Because the auction lots were not bound by reserves all lots sold (full results here), and generally the estimate ranges proved fairly accurate, with most lots making or exceeding the reserves. As for McKinney's original purchase prices, I'm sure he'll have a full analysis of all this over at Americana Exchange, but from my brief glance through the data it looked as though at least most of the high-end lots more than repaid his investment (though just how it all balances out I'll leave for someone else to figure).
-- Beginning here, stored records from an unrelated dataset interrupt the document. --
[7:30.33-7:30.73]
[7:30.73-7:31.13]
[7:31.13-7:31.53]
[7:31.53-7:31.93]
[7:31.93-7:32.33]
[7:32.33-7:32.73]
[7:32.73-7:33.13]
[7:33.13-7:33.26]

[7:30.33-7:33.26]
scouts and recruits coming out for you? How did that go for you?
Two lots tied for the top price: Lot 14, the Streeter-Sieber copy of John Lederer's Discoveries (1672), which McKinney purchased at the Sieber sale in 1999 for $134,500, was estimated today at $40,000-60,000 and made $158,000. Fetching the same price was Lot 165, the first definitive account of Lewis and Clark's travels (1814), est. $70,000-90,000. This was purchased in 1999 for $72,500.
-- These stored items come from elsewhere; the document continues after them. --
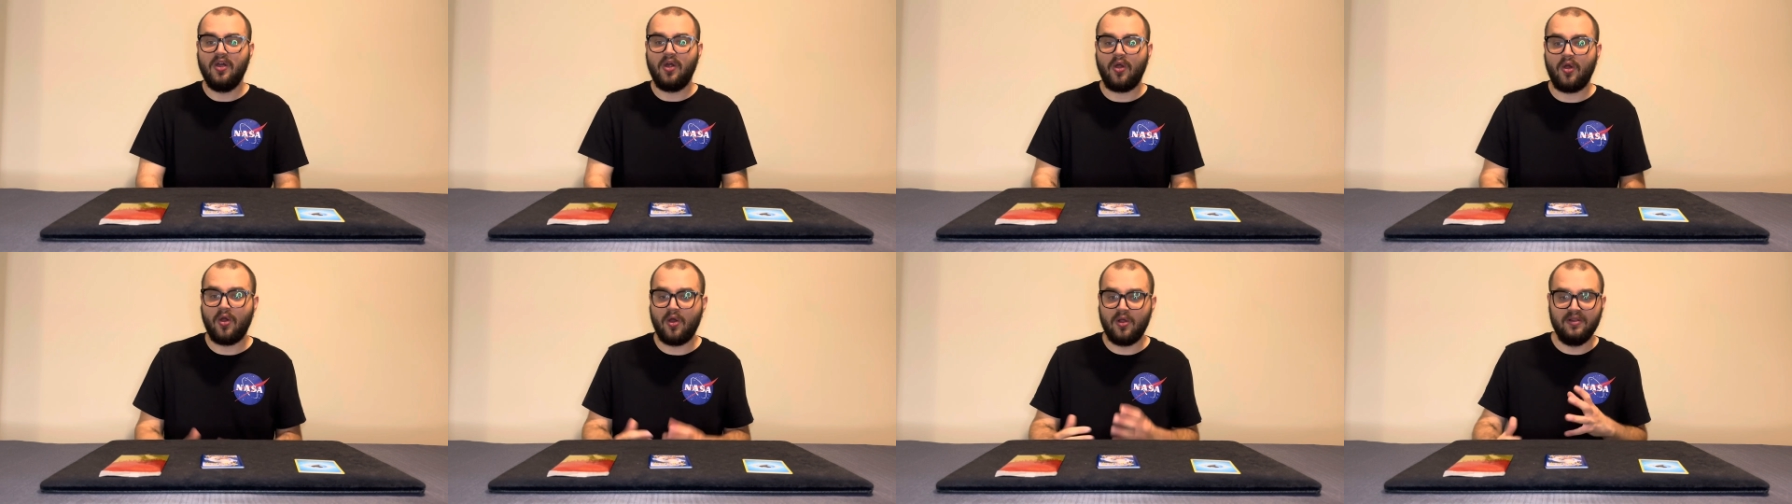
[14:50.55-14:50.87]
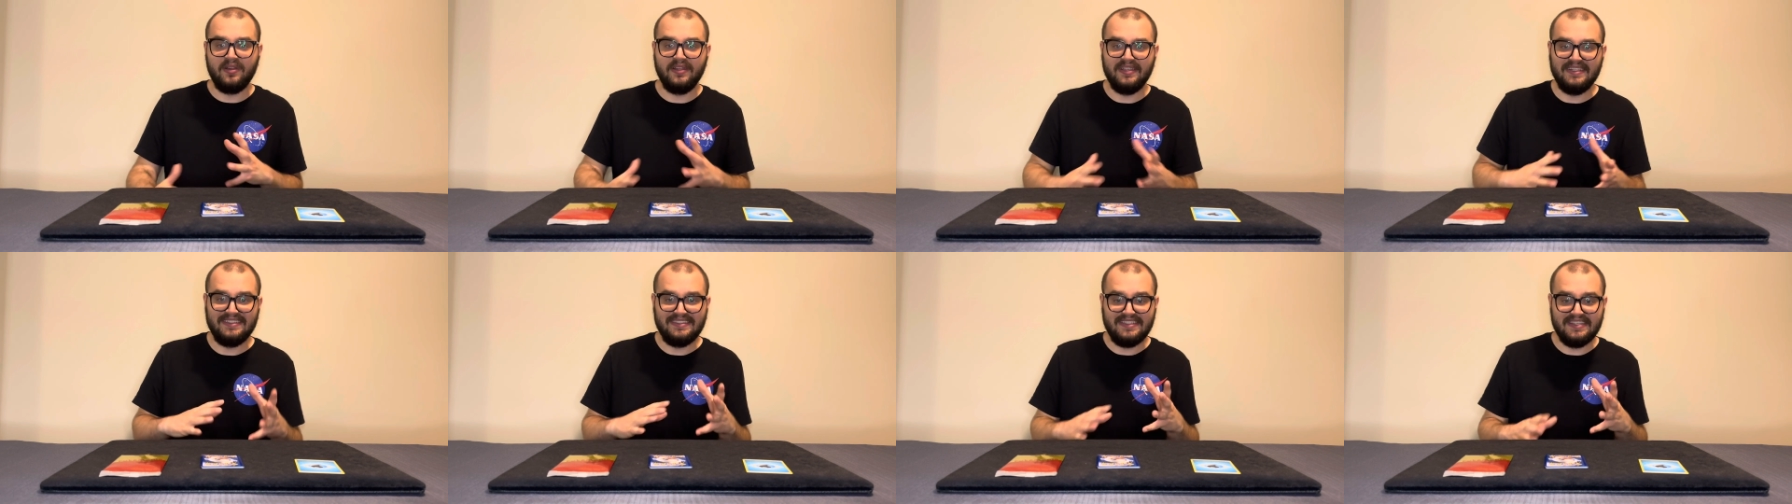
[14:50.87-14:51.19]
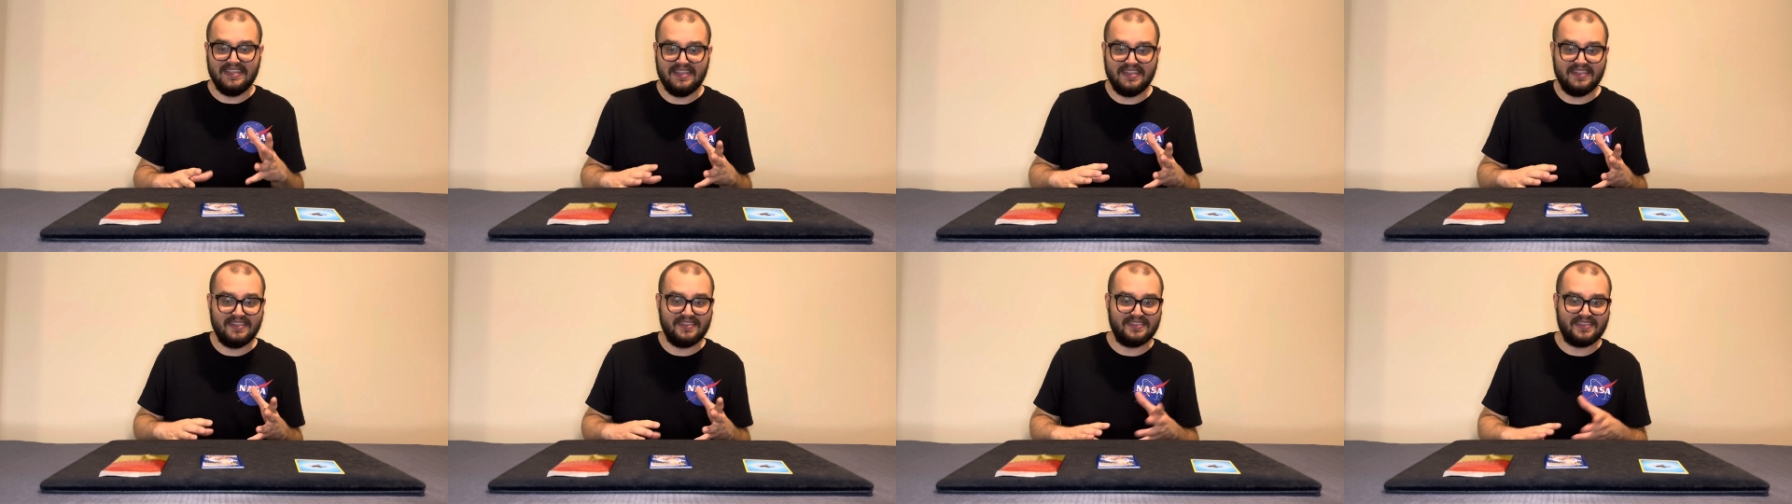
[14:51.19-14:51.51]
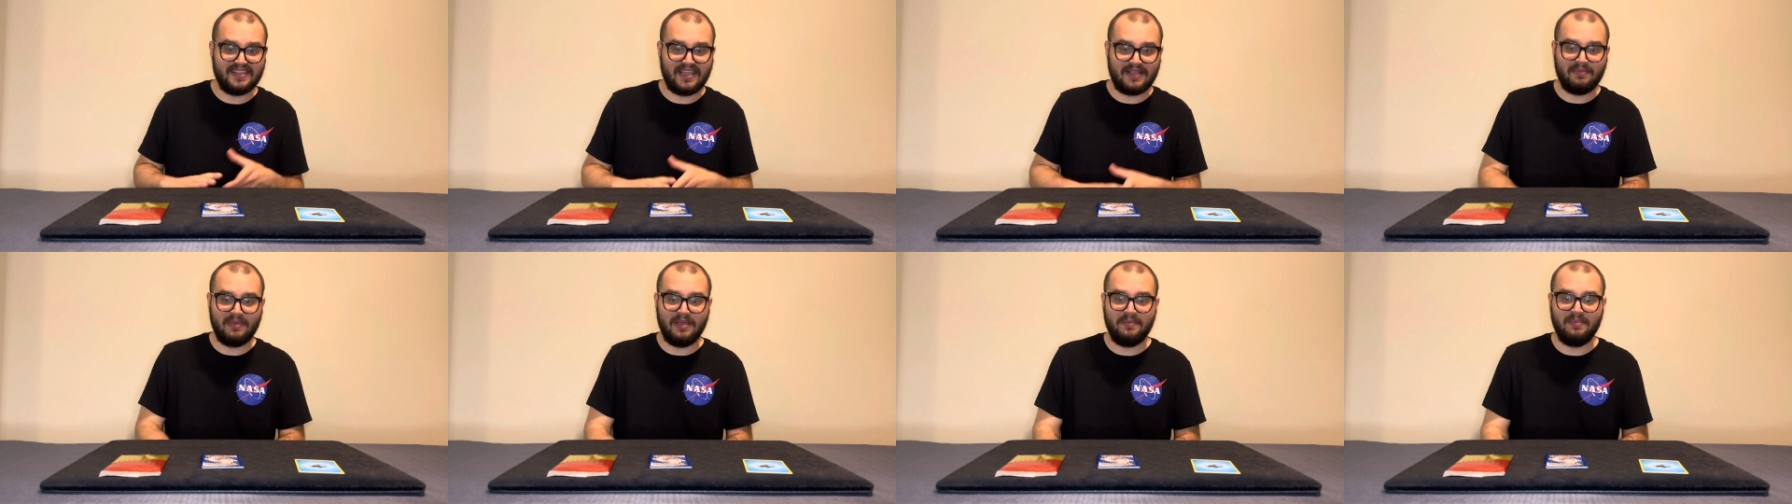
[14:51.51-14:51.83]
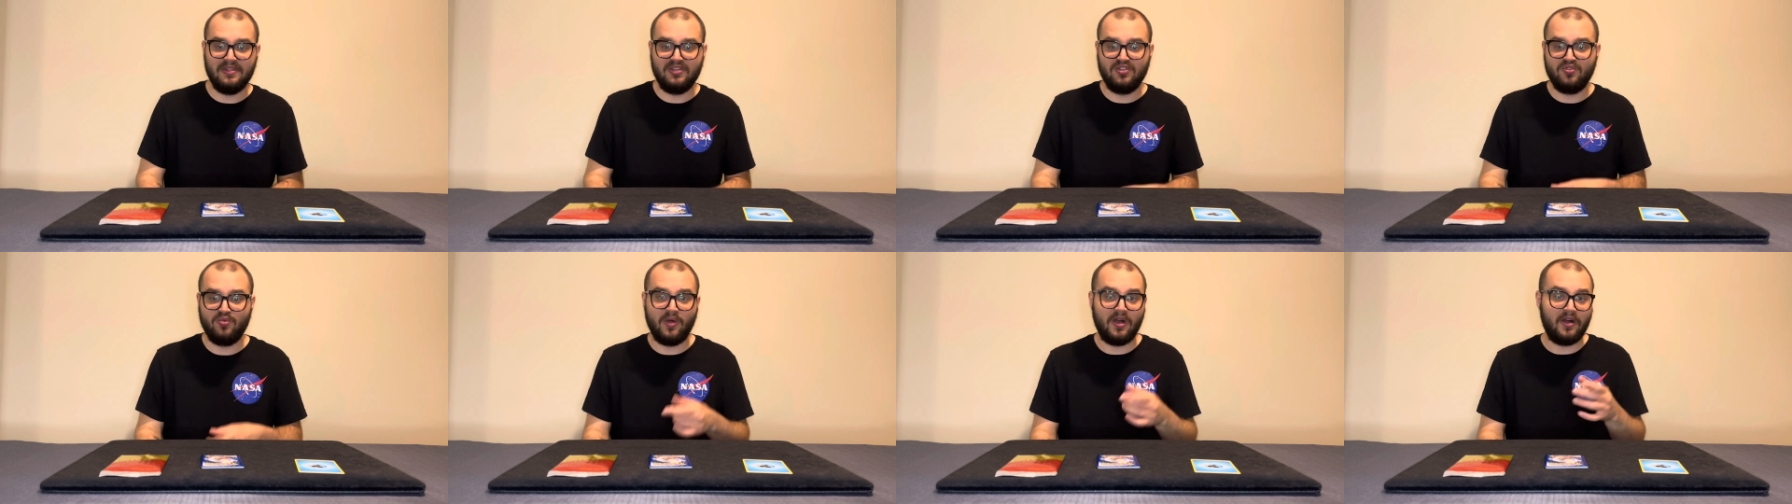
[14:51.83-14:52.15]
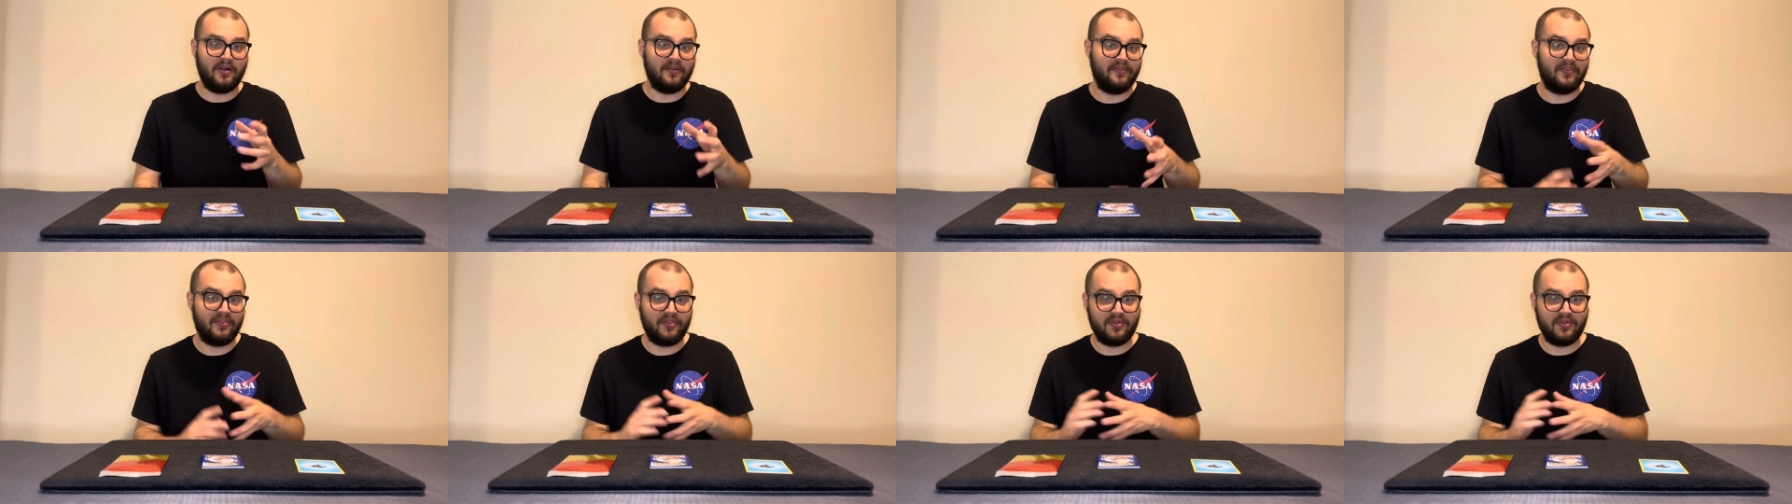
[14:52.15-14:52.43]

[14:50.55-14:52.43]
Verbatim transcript: early teens, like maybe 12,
The copy of the Treaty of Paris (1783), acquired in 2001 for $41,000 and estimated today at $40,000-60,000, also surpassed expectations, selling for $134,000. Collot's Voyage (1827) also made $134,000. Bernard Romans' Concise Natural History of East and West Florida (1775), also acquired at the Seiber sale for $63,000 (today estimated at $50,000-70,000), fetched $122,000. John Graves Simcoe's Journal of the Operations of the Queen's Rangers (1787) sold for $115,900.
Prices for the other lots I previewed:
- John Smith's Advertisements for the unexperienced planters of New-England (1631) - $67,100; Thomas James' Strange and Dangerous Voyage (1633) - $91,500; Wood's New England's Prospect (1635) - $51,240; third edition of Catesby (1771, with plates and map watermarked 1815-16) - $91,500; the ; and early issues of McKenney and Hall's History of the Indian Tribes of North America (1838-1844) - $91,500.
As I noted above I'm sure Mr. McKinney will chime in with his thoughts on the auction over at AE, so when he does I'll make sure to pass it along.